** PROMPT **
Only an exact retyping of all the entries counts as an answer.

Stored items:
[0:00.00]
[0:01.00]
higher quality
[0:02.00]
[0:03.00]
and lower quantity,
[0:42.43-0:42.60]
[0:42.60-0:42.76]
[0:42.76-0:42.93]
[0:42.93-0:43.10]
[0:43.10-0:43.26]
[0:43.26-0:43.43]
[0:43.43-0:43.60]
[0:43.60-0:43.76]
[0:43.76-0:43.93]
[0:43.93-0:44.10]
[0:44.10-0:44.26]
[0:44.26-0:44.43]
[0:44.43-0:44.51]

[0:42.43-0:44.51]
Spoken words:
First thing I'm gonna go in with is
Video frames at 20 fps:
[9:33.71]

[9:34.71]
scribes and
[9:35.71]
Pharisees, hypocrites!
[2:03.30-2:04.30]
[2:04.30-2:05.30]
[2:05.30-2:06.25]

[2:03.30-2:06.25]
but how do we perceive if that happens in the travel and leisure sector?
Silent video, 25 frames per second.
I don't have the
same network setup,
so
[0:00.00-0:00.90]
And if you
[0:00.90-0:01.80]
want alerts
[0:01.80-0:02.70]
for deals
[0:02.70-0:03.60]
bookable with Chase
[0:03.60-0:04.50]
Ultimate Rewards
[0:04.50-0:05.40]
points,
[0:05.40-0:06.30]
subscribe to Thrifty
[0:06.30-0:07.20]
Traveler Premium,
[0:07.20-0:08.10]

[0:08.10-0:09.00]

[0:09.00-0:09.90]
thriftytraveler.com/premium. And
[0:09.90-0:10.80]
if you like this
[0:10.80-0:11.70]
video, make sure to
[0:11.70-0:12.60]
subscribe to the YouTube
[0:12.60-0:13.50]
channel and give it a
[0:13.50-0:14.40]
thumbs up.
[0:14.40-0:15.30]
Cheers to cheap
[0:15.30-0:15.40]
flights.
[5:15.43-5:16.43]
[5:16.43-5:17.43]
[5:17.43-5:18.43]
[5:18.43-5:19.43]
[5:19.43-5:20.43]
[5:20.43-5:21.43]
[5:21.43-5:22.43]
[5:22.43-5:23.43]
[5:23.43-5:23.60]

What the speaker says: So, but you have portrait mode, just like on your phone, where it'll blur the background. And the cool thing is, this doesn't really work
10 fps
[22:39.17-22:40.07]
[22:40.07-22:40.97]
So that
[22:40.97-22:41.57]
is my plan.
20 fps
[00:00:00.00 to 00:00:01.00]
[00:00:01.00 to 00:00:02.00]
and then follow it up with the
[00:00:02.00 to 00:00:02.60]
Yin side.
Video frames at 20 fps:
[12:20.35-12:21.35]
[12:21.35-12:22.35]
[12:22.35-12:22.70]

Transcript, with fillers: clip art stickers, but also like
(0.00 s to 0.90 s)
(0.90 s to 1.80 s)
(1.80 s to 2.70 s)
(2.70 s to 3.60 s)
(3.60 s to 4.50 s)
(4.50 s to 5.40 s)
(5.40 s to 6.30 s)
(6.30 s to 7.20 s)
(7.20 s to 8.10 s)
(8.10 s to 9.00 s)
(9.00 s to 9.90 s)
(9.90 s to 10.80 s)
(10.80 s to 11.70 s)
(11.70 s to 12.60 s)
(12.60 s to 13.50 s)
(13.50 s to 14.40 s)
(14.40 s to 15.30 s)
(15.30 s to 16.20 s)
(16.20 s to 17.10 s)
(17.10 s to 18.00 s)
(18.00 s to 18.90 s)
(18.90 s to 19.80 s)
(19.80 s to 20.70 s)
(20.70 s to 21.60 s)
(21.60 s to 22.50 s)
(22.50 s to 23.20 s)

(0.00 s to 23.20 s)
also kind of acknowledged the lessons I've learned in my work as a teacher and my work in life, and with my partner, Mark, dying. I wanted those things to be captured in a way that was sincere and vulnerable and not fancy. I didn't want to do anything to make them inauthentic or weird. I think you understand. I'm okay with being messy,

** RESULT OF THE TASK **
[0:00.00]
[0:01.00]
higher quality
[0:02.00]
[0:03.00]
and lower quantity,
[0:42.43-0:42.60]
[0:42.60-0:42.76]
[0:42.76-0:42.93]
[0:42.93-0:43.10]
[0:43.10-0:43.26]
[0:43.26-0:43.43]
[0:43.43-0:43.60]
[0:43.60-0:43.76]
[0:43.76-0:43.93]
[0:43.93-0:44.10]
[0:44.10-0:44.26]
[0:44.26-0:44.43]
[0:44.43-0:44.51]

[0:42.43-0:44.51]
Spoken words:
First thing I'm gonna go in with is
Video frames at 20 fps:
[9:33.71]

[9:34.71]
scribes and
[9:35.71]
Pharisees, hypocrites!
[2:03.30-2:04.30]
[2:04.30-2:05.30]
[2:05.30-2:06.25]

[2:03.30-2:06.25]
but how do we perceive if that happens in the travel and leisure sector?
Silent video, 25 frames per second.
I don't have the
same network setup,
so
[0:00.00-0:00.90]
And if you
[0:00.90-0:01.80]
want alerts
[0:01.80-0:02.70]
for deals
[0:02.70-0:03.60]
bookable with Chase
[0:03.60-0:04.50]
Ultimate Rewards
[0:04.50-0:05.40]
points,
[0:05.40-0:06.30]
subscribe to Thrifty
[0:06.30-0:07.20]
Traveler Premium,
[0:07.20-0:08.10]

[0:08.10-0:09.00]

[0:09.00-0:09.90]
thriftytraveler.com/premium. And
[0:09.90-0:10.80]
if you like this
[0:10.80-0:11.70]
video, make sure to
[0:11.70-0:12.60]
subscribe to the YouTube
[0:12.60-0:13.50]
channel and give it a
[0:13.50-0:14.40]
thumbs up.
[0:14.40-0:15.30]
Cheers to cheap
[0:15.30-0:15.40]
flights.
[5:15.43-5:16.43]
[5:16.43-5:17.43]
[5:17.43-5:18.43]
[5:18.43-5:19.43]
[5:19.43-5:20.43]
[5:20.43-5:21.43]
[5:21.43-5:22.43]
[5:22.43-5:23.43]
[5:23.43-5:23.60]

What the speaker says: So, but you have portrait mode, just like on your phone, where it'll blur the background. And the cool thing is, this doesn't really work
10 fps
[22:39.17-22:40.07]
[22:40.07-22:40.97]
So that
[22:40.97-22:41.57]
is my plan.
20 fps
[00:00:00.00 to 00:00:01.00]
[00:00:01.00 to 00:00:02.00]
and then follow it up with the
[00:00:02.00 to 00:00:02.60]
Yin side.
Video frames at 20 fps:
[12:20.35-12:21.35]
[12:21.35-12:22.35]
[12:22.35-12:22.70]

Transcript, with fillers: clip art stickers, but also like
(0.00 s to 0.90 s)
(0.90 s to 1.80 s)
(1.80 s to 2.70 s)
(2.70 s to 3.60 s)
(3.60 s to 4.50 s)
(4.50 s to 5.40 s)
(5.40 s to 6.30 s)
(6.30 s to 7.20 s)
(7.20 s to 8.10 s)
(8.10 s to 9.00 s)
(9.00 s to 9.90 s)
(9.90 s to 10.80 s)
(10.80 s to 11.70 s)
(11.70 s to 12.60 s)
(12.60 s to 13.50 s)
(13.50 s to 14.40 s)
(14.40 s to 15.30 s)
(15.30 s to 16.20 s)
(16.20 s to 17.10 s)
(17.10 s to 18.00 s)
(18.00 s to 18.90 s)
(18.90 s to 19.80 s)
(19.80 s to 20.70 s)
(20.70 s to 21.60 s)
(21.60 s to 22.50 s)
(22.50 s to 23.20 s)

(0.00 s to 23.20 s)
also kind of acknowledged the lessons I've learned in my work as a teacher and my work in life, and with my partner, Mark, dying. I wanted those things to be captured in a way that was sincere and vulnerable and not fancy. I didn't want to do anything to make them inauthentic or weird. I think you understand. I'm okay with being messy,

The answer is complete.